Sadamori N, Block A W, Han T, Sandberg A A
Cancer Genet Cytogenet. 1984 Apr;11(4):395-8. doi: 10.1016/0165-4608(84)90019-0.
To clarify the cell cycle duration of stimulated cells in B cell chronic lymphocytic leukemia (B-CLL), sister chromatid differentiation (SCD) methodology was utilized. So-called polyclonal B-cell activators (PBA), i.e., staphylococcus bacteria strain Cowan I (Cowan I), pokeweed mitogen (PWM), Epstein-Barr virus (EBV), and lipopolysaccharide W from E. coli 055:B5 (LPS), were examined. Most metaphases on day 2 (48 hr) of culture were in first division (M1), and about half of the metaphases on day 3 (72 hr) of culture were in the second division (M2), and many of the metaphases on day 4 (96 hr) of culture were in the third division. These facts suggest that the optimal culture time for cytogenetic study of B-CLL should be 3 days or less to avoid in vitro artifacts.

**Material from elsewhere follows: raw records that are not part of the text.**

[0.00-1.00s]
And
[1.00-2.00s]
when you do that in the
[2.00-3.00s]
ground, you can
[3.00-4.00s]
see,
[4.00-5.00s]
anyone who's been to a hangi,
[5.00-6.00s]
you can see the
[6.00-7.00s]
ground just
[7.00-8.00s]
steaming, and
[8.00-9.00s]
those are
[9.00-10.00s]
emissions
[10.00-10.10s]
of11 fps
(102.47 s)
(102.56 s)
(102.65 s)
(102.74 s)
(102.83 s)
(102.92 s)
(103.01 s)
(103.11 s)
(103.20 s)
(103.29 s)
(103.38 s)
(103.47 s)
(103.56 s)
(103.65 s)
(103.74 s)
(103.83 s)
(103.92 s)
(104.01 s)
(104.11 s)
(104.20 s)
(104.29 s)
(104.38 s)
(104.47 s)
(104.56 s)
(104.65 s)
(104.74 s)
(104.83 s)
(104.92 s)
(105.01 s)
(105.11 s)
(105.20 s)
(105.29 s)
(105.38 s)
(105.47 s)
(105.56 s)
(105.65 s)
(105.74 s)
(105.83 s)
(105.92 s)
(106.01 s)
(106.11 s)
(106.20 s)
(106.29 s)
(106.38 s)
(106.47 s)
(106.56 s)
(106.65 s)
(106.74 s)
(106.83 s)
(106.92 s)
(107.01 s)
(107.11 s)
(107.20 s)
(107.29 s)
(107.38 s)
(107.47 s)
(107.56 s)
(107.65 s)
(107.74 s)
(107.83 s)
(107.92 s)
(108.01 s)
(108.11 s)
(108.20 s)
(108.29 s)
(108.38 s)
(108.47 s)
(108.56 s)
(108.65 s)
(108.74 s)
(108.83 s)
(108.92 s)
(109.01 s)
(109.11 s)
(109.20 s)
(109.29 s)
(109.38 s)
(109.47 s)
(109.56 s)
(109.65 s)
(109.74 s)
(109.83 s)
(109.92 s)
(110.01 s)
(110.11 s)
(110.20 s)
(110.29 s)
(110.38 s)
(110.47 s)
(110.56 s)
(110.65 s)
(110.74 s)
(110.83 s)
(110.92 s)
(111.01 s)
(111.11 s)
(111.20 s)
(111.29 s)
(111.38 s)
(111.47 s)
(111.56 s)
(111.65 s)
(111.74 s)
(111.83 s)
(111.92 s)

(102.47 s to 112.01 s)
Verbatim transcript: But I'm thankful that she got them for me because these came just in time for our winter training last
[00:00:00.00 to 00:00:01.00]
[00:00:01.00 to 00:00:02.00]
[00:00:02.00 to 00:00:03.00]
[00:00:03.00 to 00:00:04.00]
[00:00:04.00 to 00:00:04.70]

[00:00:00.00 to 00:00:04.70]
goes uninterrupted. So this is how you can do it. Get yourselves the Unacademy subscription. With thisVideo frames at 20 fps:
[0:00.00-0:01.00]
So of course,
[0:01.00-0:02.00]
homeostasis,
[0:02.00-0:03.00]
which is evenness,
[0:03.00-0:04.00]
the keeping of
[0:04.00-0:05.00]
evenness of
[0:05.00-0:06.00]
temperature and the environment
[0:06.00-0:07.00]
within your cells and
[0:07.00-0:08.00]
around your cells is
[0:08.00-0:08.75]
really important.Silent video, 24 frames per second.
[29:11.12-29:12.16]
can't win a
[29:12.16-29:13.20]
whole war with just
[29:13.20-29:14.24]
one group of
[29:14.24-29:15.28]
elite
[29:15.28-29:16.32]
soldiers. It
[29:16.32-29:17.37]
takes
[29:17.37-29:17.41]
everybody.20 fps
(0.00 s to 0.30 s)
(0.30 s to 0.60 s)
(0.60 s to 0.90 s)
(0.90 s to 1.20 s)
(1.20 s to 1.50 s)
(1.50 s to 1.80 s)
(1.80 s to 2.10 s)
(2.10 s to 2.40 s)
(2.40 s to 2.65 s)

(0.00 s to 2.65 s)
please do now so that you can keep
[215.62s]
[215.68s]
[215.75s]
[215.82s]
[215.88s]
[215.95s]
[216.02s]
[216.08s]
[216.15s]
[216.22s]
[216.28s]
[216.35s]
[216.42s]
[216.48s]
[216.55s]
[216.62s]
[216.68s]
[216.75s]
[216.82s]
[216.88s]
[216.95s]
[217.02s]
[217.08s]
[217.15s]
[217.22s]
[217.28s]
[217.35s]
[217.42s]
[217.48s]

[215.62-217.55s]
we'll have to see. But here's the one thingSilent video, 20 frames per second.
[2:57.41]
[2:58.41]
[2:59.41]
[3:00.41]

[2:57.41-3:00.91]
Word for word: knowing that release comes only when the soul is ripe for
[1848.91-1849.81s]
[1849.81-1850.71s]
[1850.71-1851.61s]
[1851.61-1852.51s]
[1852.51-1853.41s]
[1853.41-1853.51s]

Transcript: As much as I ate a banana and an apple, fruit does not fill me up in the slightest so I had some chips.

为了阐明B细胞慢性淋巴细胞白血病(B-CLL)中受刺激细胞的细胞周期持续时间,采用了姐妹染色单体分化(SCD)方法。研究了所谓的多克隆B细胞激活剂(PBA),即考恩I型葡萄球菌菌株(Cowan I)、商陆有丝分裂原(PWM)、爱泼斯坦-巴尔病毒(EBV)和来自大肠杆菌055:B5的脂多糖W(LPS)。培养第2天(48小时)的大多数中期细胞处于第一次分裂(M1),培养第3天(72小时)约一半的中期细胞处于第二次分裂(M2),培养第4天(96小时)许多中期细胞处于第三次分裂。这些事实表明,B-CLL细胞遗传学研究的最佳培养时间应为3天或更短,以避免体外假象。